We will respond to verifiable requests within the timeframes required by applicable law (one month under GDPR / UK GDPR, 45 days under CCPA / CPRA, both subject to extension where the request is complex).
8. Security
We follow industry-standard practices to protect personal data: TLS on every request, server-side sessions with HMAC-signed opaque cookie IDs, parameterised SQL, scoped database access, secret values stored outside source control, and prompt patching of dependencies. No system is perfectly secure; if you suspect a vulnerability, please report it to [email protected] rather than probe live endpoints.
9. Children
The Service is intended for users aged 18 and older.
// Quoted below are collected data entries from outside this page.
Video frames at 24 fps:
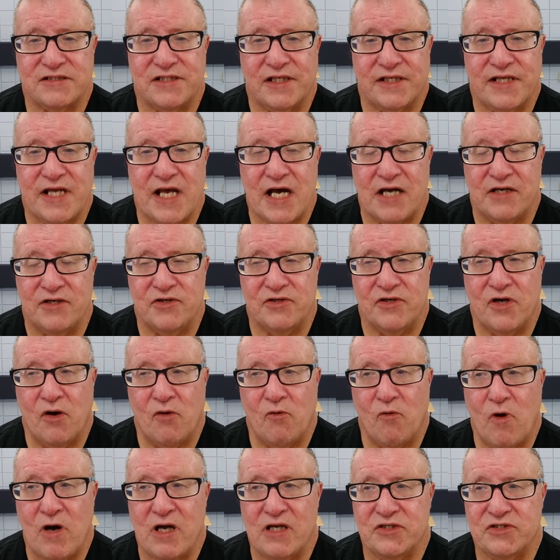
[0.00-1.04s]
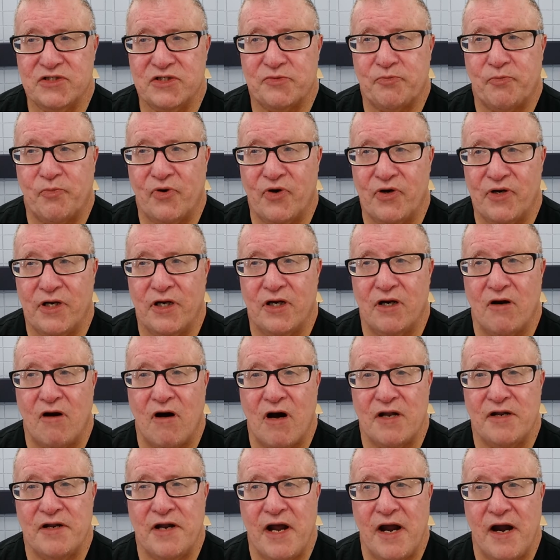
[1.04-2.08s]
Again, you don't want to just put it
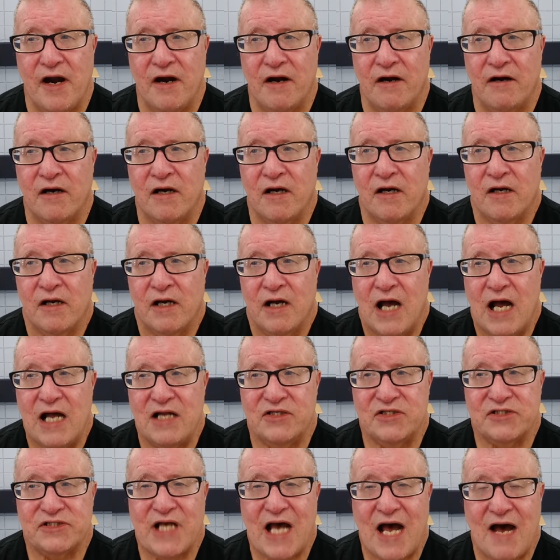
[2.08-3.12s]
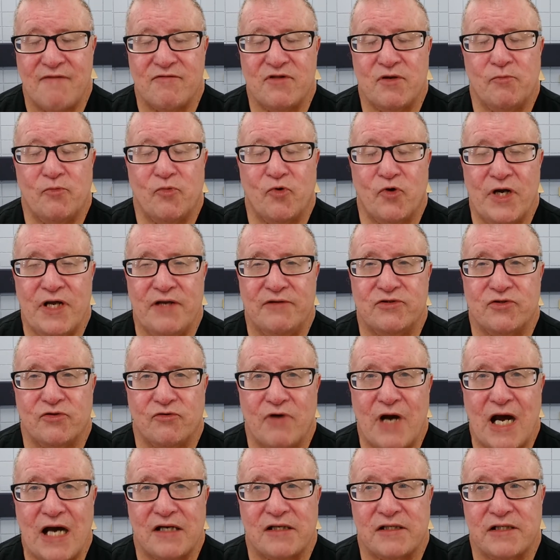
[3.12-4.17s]
on there and just have them breathe
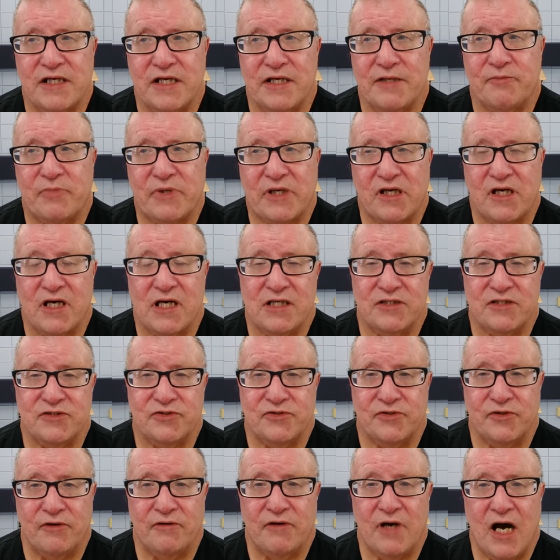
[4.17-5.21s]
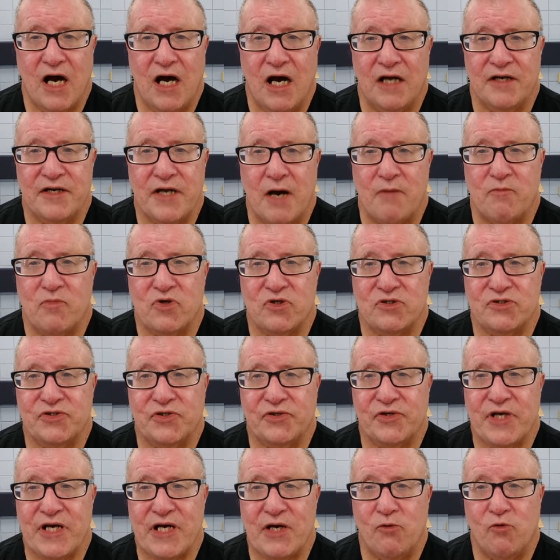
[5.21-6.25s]
directly because your numbers you
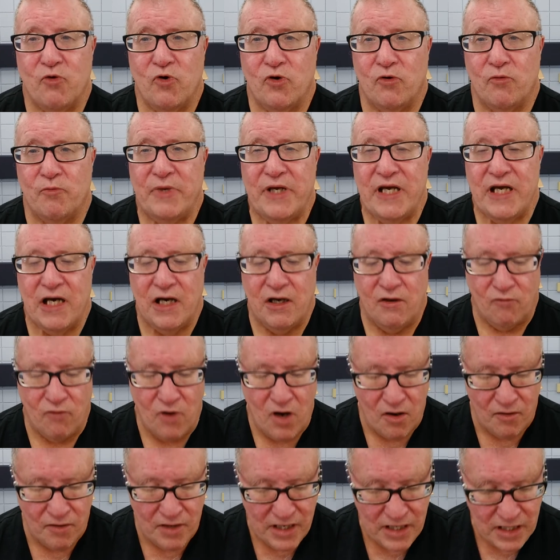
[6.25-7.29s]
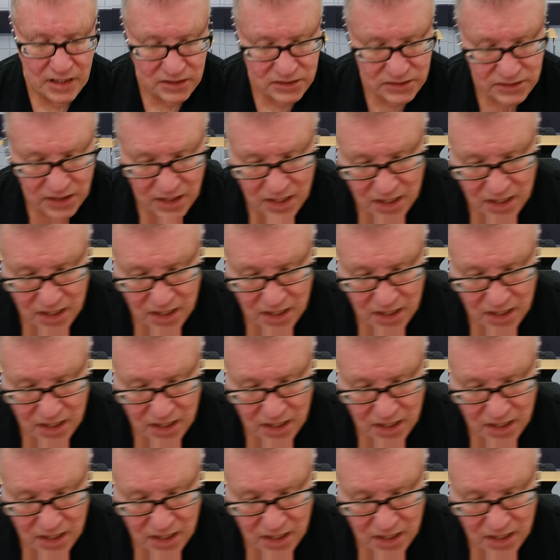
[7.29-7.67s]
get will be erroneous.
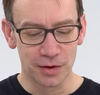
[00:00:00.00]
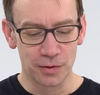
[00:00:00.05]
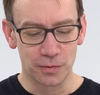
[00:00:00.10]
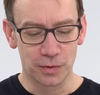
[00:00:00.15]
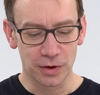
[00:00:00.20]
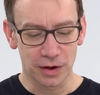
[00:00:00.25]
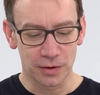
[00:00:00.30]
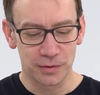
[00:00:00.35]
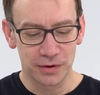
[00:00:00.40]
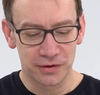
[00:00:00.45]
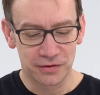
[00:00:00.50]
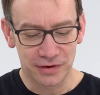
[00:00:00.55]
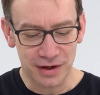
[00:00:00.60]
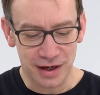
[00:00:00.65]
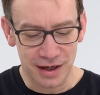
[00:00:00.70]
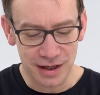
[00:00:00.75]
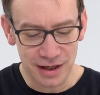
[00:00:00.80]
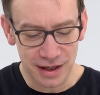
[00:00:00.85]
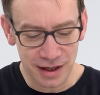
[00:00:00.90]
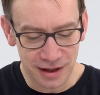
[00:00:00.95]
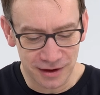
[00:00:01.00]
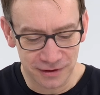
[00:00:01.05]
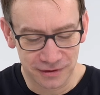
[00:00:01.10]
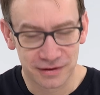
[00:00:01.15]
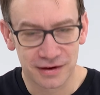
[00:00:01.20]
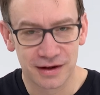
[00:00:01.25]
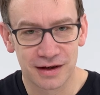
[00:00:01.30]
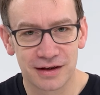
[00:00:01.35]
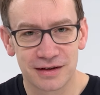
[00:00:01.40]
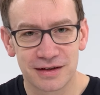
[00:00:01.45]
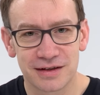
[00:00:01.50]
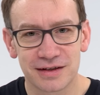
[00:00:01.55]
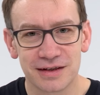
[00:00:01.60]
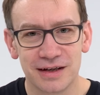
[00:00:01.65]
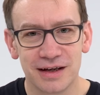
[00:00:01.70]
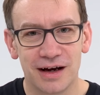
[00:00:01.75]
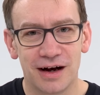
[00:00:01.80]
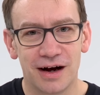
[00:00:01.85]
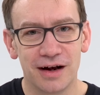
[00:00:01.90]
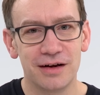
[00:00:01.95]
what I would say is that
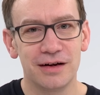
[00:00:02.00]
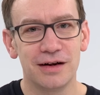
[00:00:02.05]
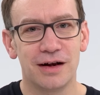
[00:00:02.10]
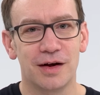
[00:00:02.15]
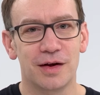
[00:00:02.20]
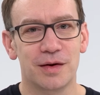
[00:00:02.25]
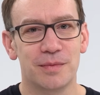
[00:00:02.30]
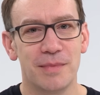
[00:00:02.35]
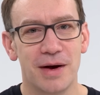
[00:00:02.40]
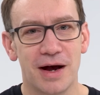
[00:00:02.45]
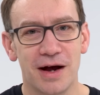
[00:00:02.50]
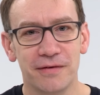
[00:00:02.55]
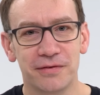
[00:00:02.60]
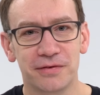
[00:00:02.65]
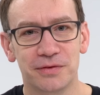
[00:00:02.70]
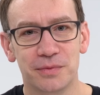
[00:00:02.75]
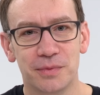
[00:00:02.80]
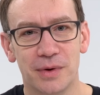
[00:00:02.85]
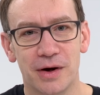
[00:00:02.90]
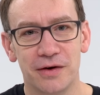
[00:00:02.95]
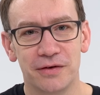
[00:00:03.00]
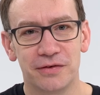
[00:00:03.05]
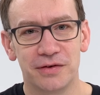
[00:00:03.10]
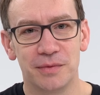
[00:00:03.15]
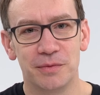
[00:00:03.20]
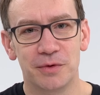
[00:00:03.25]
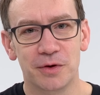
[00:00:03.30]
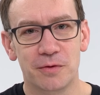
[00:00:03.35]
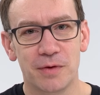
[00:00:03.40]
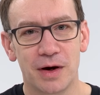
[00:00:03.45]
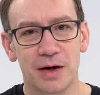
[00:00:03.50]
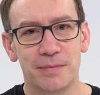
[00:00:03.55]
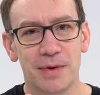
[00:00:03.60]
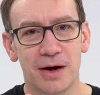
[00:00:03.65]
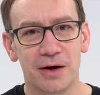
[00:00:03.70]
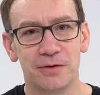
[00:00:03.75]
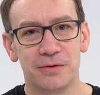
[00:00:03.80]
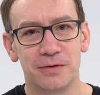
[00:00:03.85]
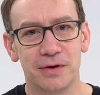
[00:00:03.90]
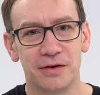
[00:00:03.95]
unlike maths, where it seems the grade
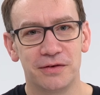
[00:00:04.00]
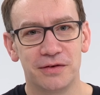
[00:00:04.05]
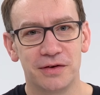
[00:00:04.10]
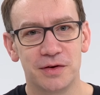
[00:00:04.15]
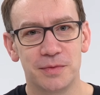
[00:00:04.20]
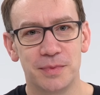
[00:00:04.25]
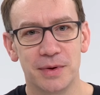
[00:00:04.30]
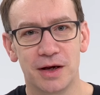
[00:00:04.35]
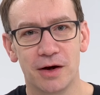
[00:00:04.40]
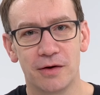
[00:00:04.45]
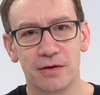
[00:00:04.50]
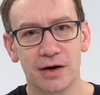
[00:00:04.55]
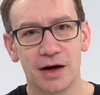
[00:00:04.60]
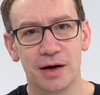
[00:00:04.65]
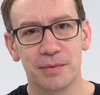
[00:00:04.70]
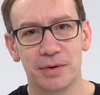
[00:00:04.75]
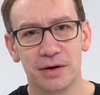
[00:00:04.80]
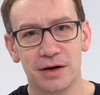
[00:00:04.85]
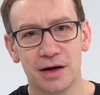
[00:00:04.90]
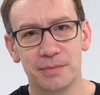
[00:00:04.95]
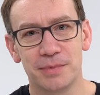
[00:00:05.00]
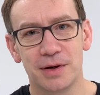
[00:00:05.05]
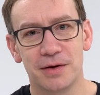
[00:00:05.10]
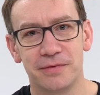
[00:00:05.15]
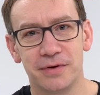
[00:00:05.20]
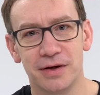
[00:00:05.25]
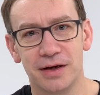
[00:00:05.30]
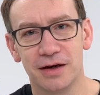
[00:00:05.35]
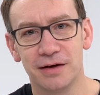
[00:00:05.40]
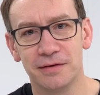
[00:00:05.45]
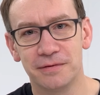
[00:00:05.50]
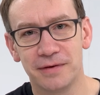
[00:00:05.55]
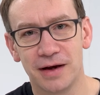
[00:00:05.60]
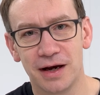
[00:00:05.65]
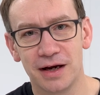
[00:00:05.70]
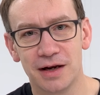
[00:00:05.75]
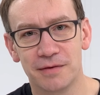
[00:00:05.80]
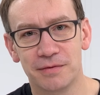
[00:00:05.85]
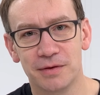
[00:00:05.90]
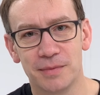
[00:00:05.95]
boundaries seem to be going up and up every year, for
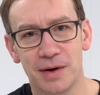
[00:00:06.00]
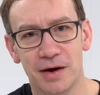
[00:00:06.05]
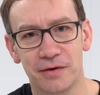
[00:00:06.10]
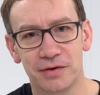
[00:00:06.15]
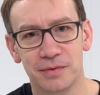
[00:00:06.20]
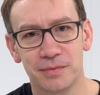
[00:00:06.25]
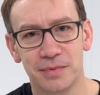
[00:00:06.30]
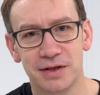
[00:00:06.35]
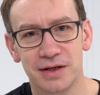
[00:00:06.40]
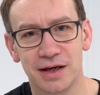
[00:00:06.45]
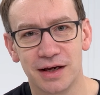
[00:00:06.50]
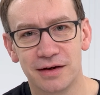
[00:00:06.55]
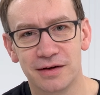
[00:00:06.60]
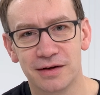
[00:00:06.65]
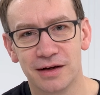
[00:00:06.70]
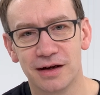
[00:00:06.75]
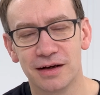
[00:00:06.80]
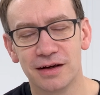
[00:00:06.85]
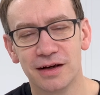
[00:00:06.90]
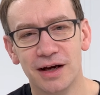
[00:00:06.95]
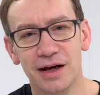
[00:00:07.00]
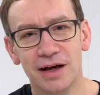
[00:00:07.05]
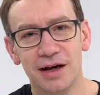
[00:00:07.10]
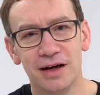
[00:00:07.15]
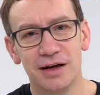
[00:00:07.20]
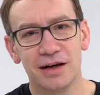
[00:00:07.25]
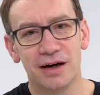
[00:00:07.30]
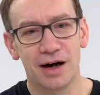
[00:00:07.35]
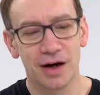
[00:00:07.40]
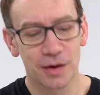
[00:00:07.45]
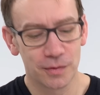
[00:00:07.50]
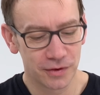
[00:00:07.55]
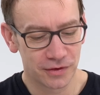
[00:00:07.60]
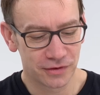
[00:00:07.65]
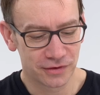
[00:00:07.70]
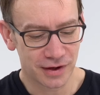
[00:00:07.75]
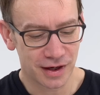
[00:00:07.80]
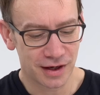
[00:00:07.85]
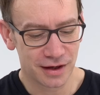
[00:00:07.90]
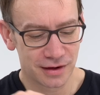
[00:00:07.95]
A-level maths in particular, I would
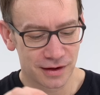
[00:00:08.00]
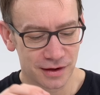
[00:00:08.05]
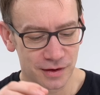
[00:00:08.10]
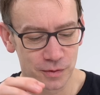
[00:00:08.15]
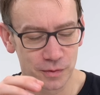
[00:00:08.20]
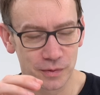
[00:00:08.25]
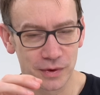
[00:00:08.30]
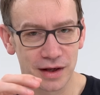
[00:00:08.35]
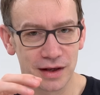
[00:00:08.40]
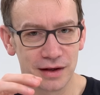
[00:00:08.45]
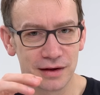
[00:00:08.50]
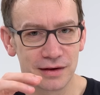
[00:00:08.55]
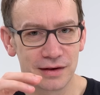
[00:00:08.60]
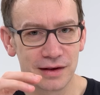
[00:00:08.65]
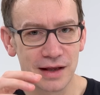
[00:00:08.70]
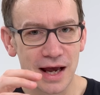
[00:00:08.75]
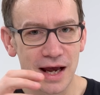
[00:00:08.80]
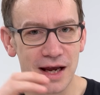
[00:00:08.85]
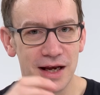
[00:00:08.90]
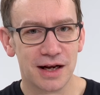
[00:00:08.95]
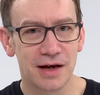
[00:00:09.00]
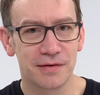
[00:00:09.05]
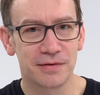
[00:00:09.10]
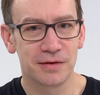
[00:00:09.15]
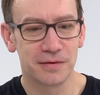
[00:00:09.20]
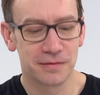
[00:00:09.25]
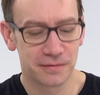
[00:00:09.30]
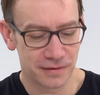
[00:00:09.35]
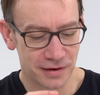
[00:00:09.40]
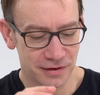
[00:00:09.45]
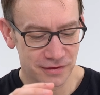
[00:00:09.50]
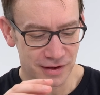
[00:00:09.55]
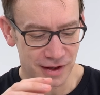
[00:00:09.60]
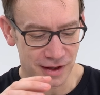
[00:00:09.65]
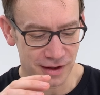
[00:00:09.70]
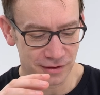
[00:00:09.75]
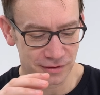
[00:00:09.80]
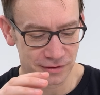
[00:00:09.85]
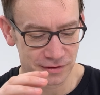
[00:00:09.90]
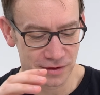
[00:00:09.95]
say that with A-level
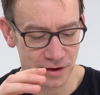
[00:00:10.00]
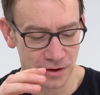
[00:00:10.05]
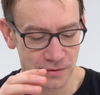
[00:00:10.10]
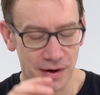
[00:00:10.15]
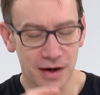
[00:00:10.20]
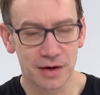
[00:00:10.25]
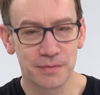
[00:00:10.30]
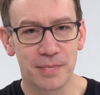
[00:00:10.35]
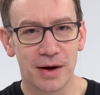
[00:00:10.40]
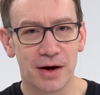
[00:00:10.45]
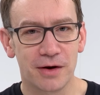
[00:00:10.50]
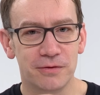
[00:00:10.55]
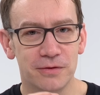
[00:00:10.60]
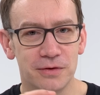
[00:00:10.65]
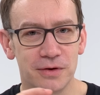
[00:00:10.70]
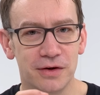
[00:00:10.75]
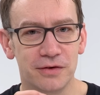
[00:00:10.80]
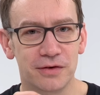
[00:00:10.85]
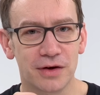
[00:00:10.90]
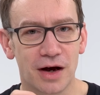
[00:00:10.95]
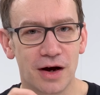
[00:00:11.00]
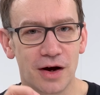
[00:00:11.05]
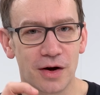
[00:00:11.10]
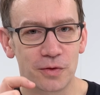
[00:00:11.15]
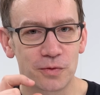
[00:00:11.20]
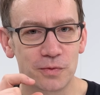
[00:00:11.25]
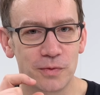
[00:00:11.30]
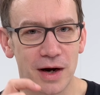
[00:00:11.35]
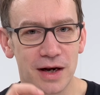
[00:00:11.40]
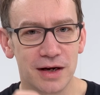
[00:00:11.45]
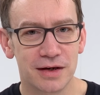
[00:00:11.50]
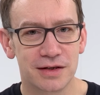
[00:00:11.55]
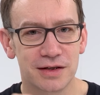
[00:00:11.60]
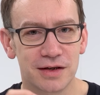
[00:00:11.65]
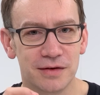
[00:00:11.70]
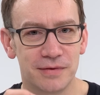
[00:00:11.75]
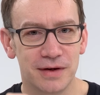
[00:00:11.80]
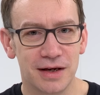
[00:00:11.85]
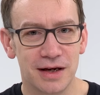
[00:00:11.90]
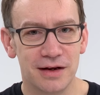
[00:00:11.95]
physics, the grade boundaries are
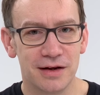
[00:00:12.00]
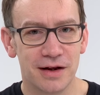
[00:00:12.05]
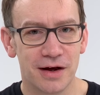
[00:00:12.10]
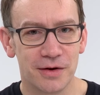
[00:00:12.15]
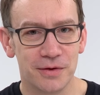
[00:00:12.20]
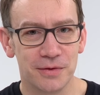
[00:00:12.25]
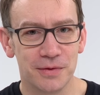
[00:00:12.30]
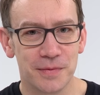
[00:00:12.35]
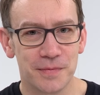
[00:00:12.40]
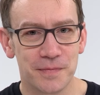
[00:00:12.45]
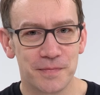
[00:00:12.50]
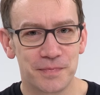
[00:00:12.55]
relatively low.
We do not knowingly collect personal data from anyone under 18. If you believe a child has provided us with personal data, contact us and we will delete it.
10. Changes to this Policy
We may update this Privacy Policy from time to time. The "Last updated" date at the top of this page will reflect the most recent version. Material changes will be announced via the Service and, for signed-up users, by email at least 14 days before they take effect.
11. Contact
Privacy enquiries, data-subject requests, and complaints: [email protected].